Microsoft Edge's online text-to-speech service cannot be used now.
Closed this issue · 6 comments
edge-tts --text "Hello, world!" --write-media hello.mp3
returns out
aiohttp.client_exceptions.ServerTimeoutError: Connection timeout to host wss://speech.platform.bing.com/consumer/speech/synthesize/readaloud/edge/v1?TrustedClientToken=6A5AA1D4EAFF4E9FB37E23D68491D6F4&ConnectionId=7ab700c0e46443f7b5e4e02db4df6776
Could you please help us to upgrade into a new set of TrustedClientToken and ConnectionId, so that we can have our service in use as usual?
Thank you so much.
I haven't dug into the issue, but as a quick workaround I threw the edge-tts command into a try-catch loop in Python which handles it since the problem doesn't occur every time there. This loop will try {attemps} times to execute the edge-tts and if edge-tts fails it will wait {attempt_interval} seconds then try again:
async def _create_audio_file(text:str, file_name:str,
voice:str = "en-US-SteffanNeural",
speed:str = "+0%",
volume:str = "+0%",
attemps:int = 10,
attempt_interval:int = 1)
for attempt in range(attempts):
try:
communicate = edge_tts.Communicate(text, voice, rate = speed,
volume=volume)
await communicate.save(file_name)
except edge_tts.exceptions.NoAudioReceived as e:
logger.exception("edge_tts.exceptions.NoAudioReceived Error: %s, retry attempt: %s", e, (attempt+1))

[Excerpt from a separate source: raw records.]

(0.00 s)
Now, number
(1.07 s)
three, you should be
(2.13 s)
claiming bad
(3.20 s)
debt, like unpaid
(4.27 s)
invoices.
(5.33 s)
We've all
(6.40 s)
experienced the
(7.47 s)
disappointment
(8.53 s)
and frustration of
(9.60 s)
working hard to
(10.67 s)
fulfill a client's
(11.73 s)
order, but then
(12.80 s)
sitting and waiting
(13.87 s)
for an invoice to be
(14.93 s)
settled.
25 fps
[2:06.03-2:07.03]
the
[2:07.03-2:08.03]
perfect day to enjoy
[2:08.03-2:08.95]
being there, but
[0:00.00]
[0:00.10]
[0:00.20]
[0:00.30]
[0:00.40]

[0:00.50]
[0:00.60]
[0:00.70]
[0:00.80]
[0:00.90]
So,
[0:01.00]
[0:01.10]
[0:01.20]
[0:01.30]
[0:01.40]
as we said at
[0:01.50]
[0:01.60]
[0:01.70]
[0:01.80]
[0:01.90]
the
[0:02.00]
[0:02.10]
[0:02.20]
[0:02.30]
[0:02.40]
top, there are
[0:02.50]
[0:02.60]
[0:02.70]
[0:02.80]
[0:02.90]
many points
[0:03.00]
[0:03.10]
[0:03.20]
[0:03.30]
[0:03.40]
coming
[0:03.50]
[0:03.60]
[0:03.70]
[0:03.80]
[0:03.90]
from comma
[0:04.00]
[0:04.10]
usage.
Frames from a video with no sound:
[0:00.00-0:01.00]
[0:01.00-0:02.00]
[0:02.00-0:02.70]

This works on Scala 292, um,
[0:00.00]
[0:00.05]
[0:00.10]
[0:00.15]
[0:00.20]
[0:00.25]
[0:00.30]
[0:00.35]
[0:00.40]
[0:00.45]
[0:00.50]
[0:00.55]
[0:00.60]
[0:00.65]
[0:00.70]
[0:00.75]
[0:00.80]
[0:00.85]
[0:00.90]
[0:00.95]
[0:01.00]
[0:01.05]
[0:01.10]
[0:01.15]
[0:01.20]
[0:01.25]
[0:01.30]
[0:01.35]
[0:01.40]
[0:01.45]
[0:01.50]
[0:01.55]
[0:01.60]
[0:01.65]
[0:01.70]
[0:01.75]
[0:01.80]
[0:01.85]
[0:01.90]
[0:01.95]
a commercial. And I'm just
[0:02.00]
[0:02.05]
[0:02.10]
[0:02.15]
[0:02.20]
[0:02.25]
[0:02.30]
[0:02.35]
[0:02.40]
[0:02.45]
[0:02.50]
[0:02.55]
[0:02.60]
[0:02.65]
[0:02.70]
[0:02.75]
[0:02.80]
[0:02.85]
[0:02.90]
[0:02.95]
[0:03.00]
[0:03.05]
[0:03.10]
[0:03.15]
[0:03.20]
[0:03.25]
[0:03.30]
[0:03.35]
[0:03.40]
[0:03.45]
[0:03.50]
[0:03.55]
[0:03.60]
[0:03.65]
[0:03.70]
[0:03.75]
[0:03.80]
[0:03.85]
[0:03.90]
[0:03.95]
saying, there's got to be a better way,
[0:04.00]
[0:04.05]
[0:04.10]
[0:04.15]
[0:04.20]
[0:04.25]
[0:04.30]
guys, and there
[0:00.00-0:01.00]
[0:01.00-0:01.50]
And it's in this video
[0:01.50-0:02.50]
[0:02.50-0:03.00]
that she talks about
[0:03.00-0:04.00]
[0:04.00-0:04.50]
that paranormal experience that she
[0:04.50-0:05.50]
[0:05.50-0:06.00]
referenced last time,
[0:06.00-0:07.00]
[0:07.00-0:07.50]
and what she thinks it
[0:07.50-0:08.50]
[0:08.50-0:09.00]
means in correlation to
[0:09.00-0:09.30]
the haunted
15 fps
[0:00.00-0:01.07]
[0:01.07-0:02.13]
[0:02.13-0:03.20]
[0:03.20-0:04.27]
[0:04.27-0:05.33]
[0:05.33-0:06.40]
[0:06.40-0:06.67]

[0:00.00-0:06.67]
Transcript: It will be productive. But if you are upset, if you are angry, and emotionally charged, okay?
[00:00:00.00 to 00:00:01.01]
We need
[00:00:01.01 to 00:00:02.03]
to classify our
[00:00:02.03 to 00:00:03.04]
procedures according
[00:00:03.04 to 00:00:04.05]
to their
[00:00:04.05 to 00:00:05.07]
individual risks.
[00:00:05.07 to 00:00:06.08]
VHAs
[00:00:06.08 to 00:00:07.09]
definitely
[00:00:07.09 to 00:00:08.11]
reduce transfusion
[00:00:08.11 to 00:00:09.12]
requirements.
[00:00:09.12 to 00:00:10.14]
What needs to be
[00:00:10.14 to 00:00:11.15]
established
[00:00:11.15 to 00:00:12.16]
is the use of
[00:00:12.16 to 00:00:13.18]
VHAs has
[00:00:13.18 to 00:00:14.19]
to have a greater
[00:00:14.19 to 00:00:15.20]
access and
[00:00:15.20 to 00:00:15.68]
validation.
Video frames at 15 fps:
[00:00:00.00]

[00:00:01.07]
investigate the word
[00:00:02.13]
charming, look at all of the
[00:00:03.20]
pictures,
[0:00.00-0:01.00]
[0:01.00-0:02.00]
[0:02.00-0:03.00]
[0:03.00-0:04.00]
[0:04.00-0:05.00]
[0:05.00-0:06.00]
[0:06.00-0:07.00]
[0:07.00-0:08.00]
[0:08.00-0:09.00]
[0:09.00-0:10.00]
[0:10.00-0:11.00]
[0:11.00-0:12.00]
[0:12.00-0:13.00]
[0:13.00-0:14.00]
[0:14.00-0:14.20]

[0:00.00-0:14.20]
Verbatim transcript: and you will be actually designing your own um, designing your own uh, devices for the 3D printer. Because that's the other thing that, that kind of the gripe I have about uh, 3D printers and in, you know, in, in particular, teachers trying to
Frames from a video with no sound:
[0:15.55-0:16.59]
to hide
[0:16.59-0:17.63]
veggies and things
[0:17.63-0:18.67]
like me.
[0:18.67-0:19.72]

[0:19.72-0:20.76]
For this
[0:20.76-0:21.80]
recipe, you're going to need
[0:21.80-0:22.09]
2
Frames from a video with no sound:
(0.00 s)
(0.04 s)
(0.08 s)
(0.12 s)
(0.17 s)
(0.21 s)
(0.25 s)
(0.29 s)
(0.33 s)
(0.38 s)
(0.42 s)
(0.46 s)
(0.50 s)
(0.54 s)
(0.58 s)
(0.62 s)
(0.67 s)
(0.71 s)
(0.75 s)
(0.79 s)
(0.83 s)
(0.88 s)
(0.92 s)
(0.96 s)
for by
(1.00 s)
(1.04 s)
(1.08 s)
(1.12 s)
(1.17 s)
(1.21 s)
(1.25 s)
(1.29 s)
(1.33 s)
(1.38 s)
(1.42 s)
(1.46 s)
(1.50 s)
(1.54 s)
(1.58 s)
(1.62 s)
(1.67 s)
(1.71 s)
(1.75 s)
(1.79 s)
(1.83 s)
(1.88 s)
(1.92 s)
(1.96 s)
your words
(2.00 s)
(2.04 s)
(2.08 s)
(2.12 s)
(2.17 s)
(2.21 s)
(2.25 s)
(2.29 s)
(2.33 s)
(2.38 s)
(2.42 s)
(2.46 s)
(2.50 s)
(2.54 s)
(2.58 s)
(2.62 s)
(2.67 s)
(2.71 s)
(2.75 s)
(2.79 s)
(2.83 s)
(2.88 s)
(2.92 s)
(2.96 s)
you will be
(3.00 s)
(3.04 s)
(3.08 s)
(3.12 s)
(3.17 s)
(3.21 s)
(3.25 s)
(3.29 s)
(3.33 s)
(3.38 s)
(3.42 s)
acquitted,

if attempt == (attempts-1): #
logger.exception("Failed to obtain TTS after %s attempts. Max attempts exceeded.", attempts)
raise e
# We get here if there was an exception & attempts not exceeded
# (didn't reach above else)
time.sleep(attempt_interval)
continue
break
From some quick testing edge-tts seems to fail with edge_tts.exceptions.NoAudioReceived something like 5-10% of the time, but each time it succeeded in the second attempt after waiting 1 second to try again.
Since I have temporarily changed our TTS service into window's imbuilt SAPI.SpVoice, I will take your advice in some time after.
But still, thank you so much for your advice!
I am using
communicate = edge_tts.Communicate(chapter_content, sti)
asyncio.get_event_loop().run_until_complete(communicate.save(output_file))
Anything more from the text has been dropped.